Tuttavia, i messaggi d'amore mi sembrano estremamente interessanti: “Occhi di gazzella”, ”Se la bellezza è temporanea, perché non è passata da te?”, “Guarda pure così!”, “Se devi dare la zakat (elemosina) della tua bellezza, dallo a me, io sono povero”, “Se non c'è posto nel tuo cuore, viaggerò anche in piedi”, “Anche se volessi, non potresti dimenticare”, “L'amore è un autobus, bisogna saper salire; bisogna saper scendere prima di arrivare al capolinea”.
Tra i messaggi che mi hanno permesso di capire meglio i turchi, ho notato anche avvertimenti, o persino minacce, sul retro delle auto: "Prima controlla la tua bocca, poi il volante”, "Non sorpassarmi, non rimarrai vivo”, "Attenzione! L'essere umano non ha pezzi di ricambio!”, "O sii civile, o fatti curare”, "Se sono in errore, fatti avanti e ricorri alla CEDU”, "Non guidare sotto l'effetto di alcol, guida un'auto a benzina”, "Se sono in errore, chiamami, facciamo due chiacchiere”. Quando leggo messaggi di questo tipo, spesso sorrido, ma altrettanto spesso mi fanno riflettere molto. Vediamo anche messaggi sulle auto nuziali, dove i giovani che stanno per sposarsi non esitano ad annunciare a tutti il loro matrimonio. Recentemente, un messaggio che ho visto più volte sull'auto della sposa è stato "Guarisci presto!".
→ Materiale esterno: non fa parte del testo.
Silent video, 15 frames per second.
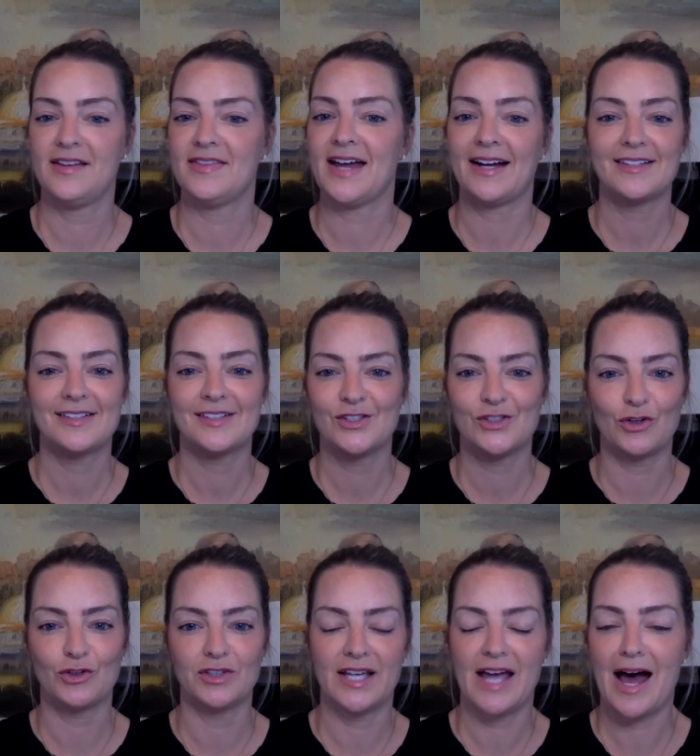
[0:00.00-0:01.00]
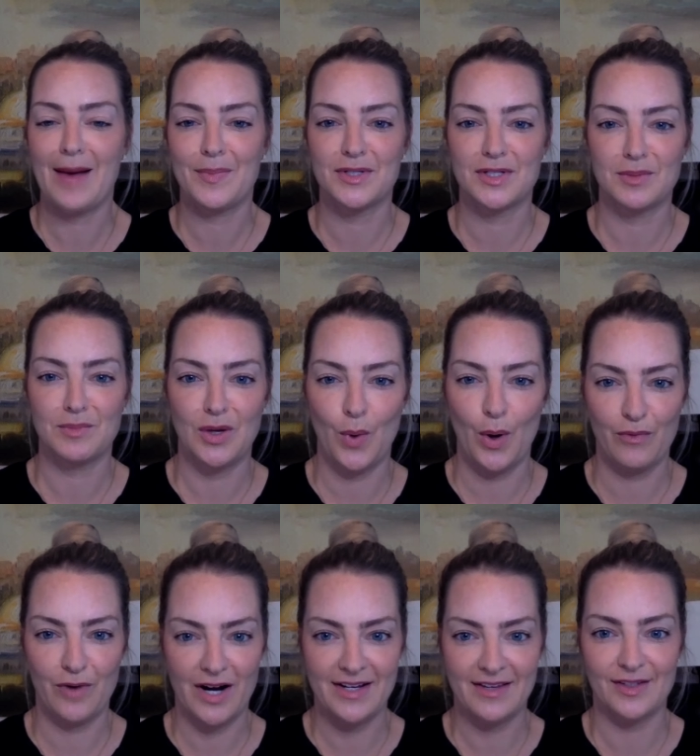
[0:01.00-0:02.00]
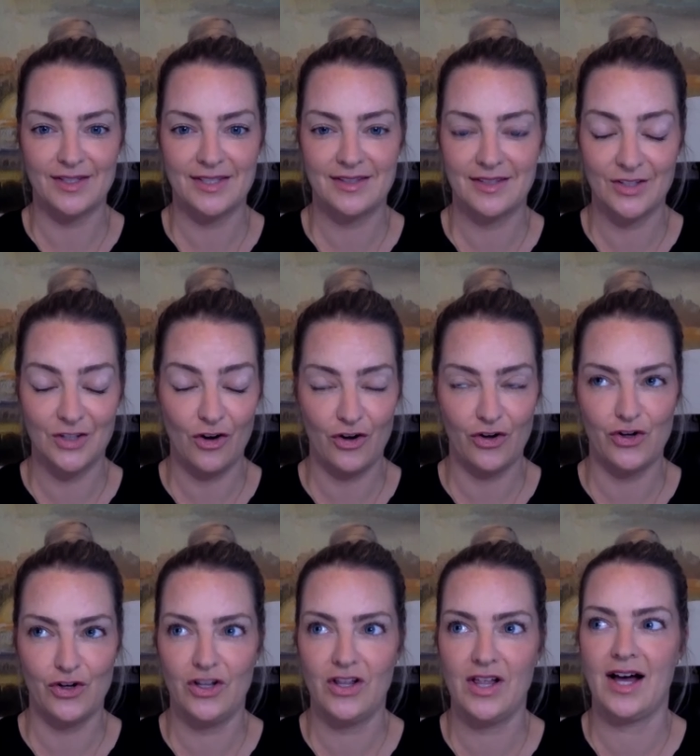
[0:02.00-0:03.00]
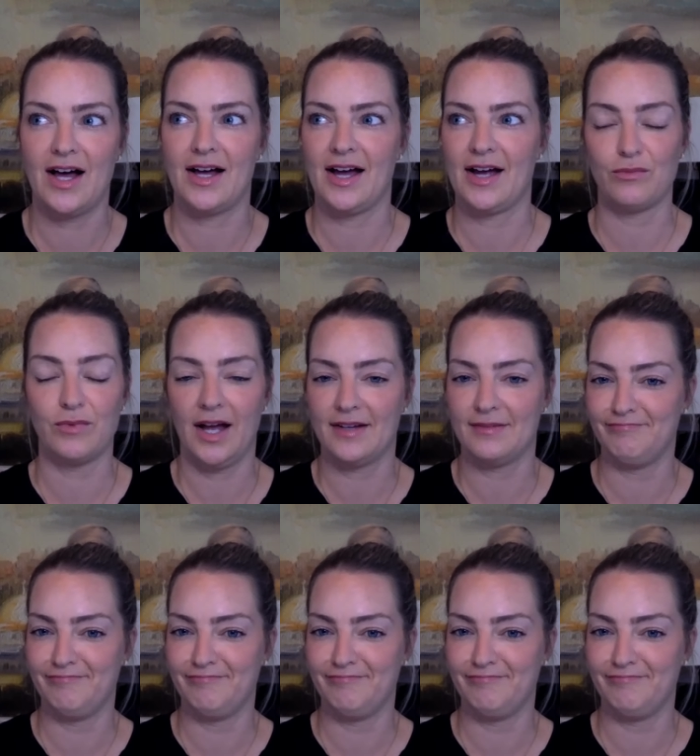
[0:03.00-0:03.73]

That certainly happened to me while writing this this article. Uh, I, I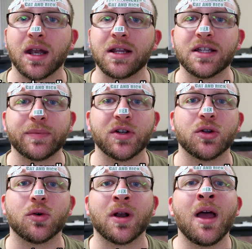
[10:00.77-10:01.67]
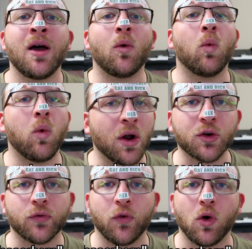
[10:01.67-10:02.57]
and he's been doing
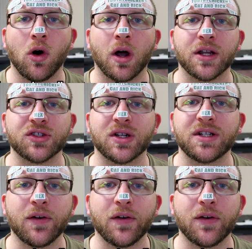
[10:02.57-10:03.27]
wonderful on it, so I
Oltre al fatto che l'aspetto tematico di questi messaggi è piuttosto vario, alcuni possono essere visti come un atto di protesta popolare contro i politici, le ingiustizie, un amore non corrisposto o la situazione generale del paese. Con i cambiamenti climatici globali, i turchi hanno iniziato a utilizzare sempre più messaggi dai toni ecologici, che rappresentano un vero e proprio manifesto per la protezione dell'ambiente.
Il quadro psicosociale, identitario, culturale o ideologico della nazione turca può essere osservato molto bene nel traffico. La creatività mostrata dai turchi nell'esprimere sentimenti positivi o negativi, nel protestare o nel lanciare messaggi alla società è degna di nota.
I turchi vogliono far notare a tutti, attraverso scritte “profonde” e “significative” sulle loro auto, anche alcune cose che non riescono a dire o per le quali non riescono a protestare.